With about 6,000 tonnes of daily plastic waste not being recycled in India, now many government agencies are also stepping up to bridge the gap. In a first, the Bengaluru unit of National Highway Authority of India (NHAI) used plastic waste to partially build a road. The road management agency laid 600m of a service road on the stretch of Bengaluru-Hyderabad highway.
SP Somashekar, one of the directors at NHAI, Bengaluru, told TNIE,
“For the first time, we have used 4% of plastic waste along with the bitumen and crushed aggregate used in road construction. It has been done as overlay work at a service road on NH-44 in Peresandra village, near Chikkaballapur. While 300m of the road was laid last week, we completed another 300m this week.”
Now, NHAI plans to lay over 4km stretch of the same road using plastic waste. The agency reportedly bought one tonne of plastic waste chips costing Rs 30,000 from a private firm.
Not the first plastic road in India
Last year, Madurai’s Thiagarajar College of Engineering revealed that at least 11 states have built one lakh kilometre of roads using discarded plastic. In November 2015, the Union government issued an order, making it mandatory for all road developers to use waste plastic in road construction.

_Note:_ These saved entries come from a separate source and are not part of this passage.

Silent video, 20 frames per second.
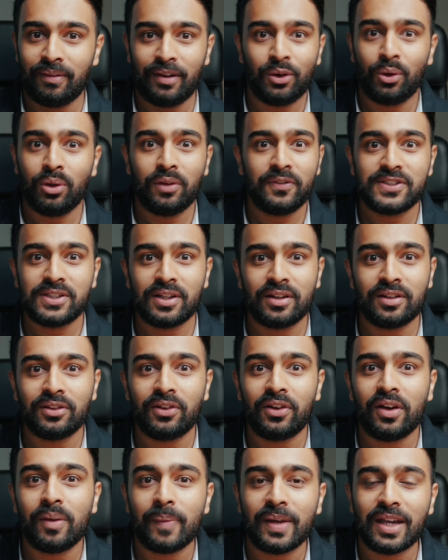And all of a sudden,
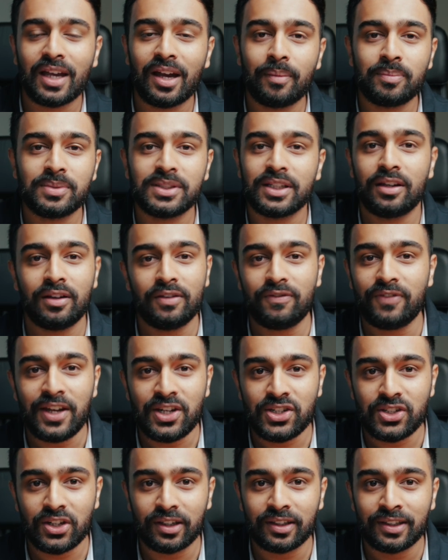learning becomes an
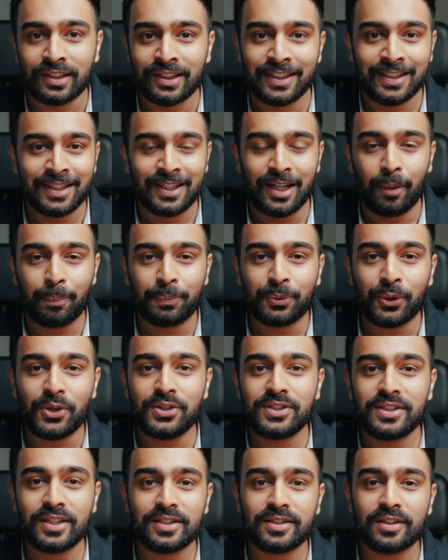adventure, a
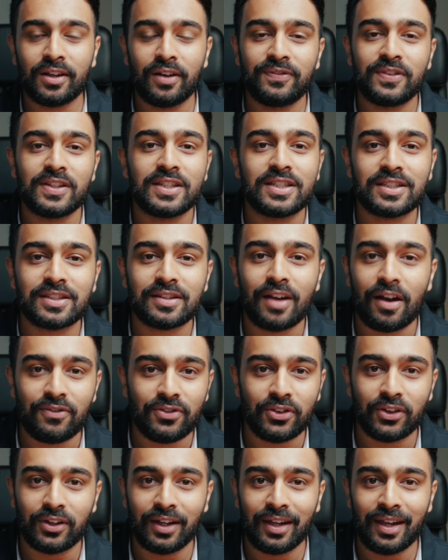process of
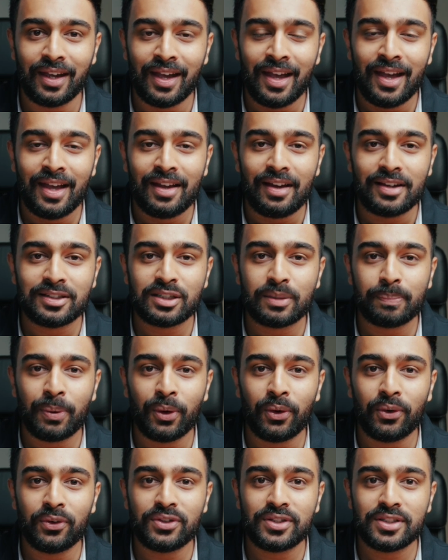discovery, as
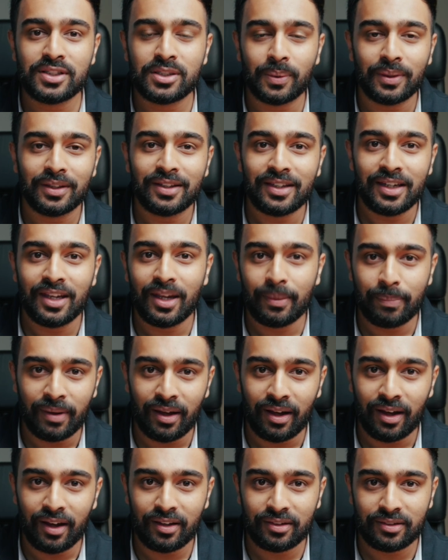opposed to a linear
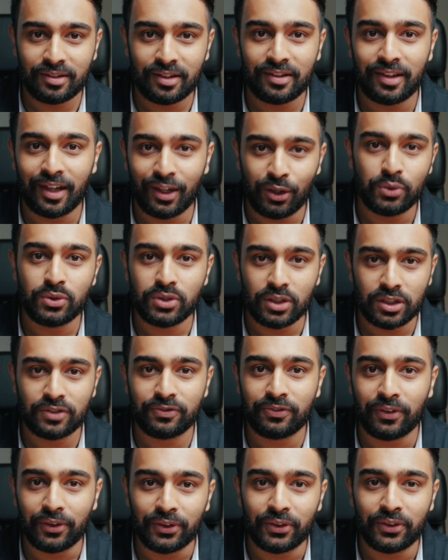path that you just
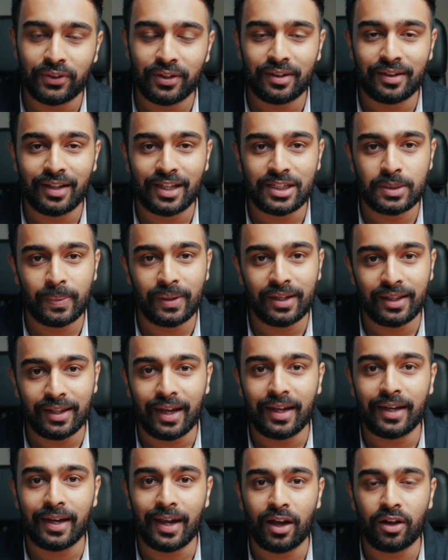followed that's been
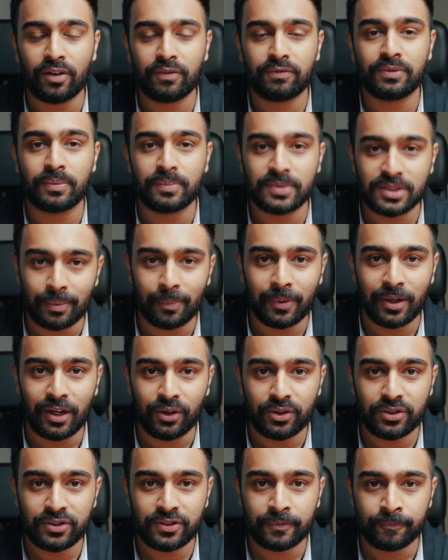laid out from someone
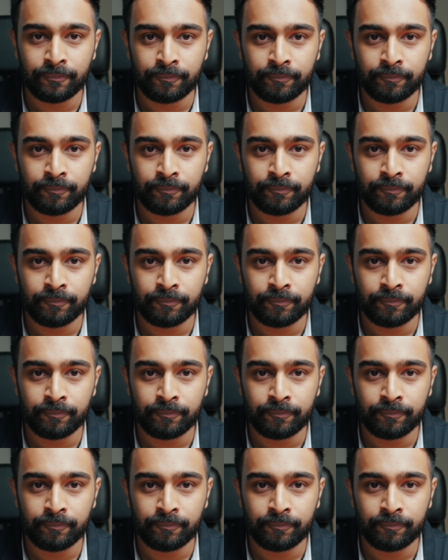else.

Chennai has reportedly used 1,600 tonnes of plastic waste to construct over 1,000 km of roads since 2011. Earlier this year, the Lucknow Development Authority also constructed a stretch of road using plastic waste. Meghalaya’s Chief Minister Conrad Sangma issued a directive to use single-use plastic across the state in the construction of roads.
Are plastic roads better?
According to a research paper published at the International Journal of Scientific and Research Publications, the durability of the roads laid out with shredded plastic waste was found to be much more compared with roads with asphalt with the ordinary mix. Plastics not only strengthened the road construction but also increased the road life as well. It also eliminated the need to segregate plastic waste and thus increasing the recyclability of plastic waste.
However, some studies show that plastics in the road can break down into microplastics which find their way into the human food chain. Also, making roads with pure plastics can lead to structural weakness upon melting.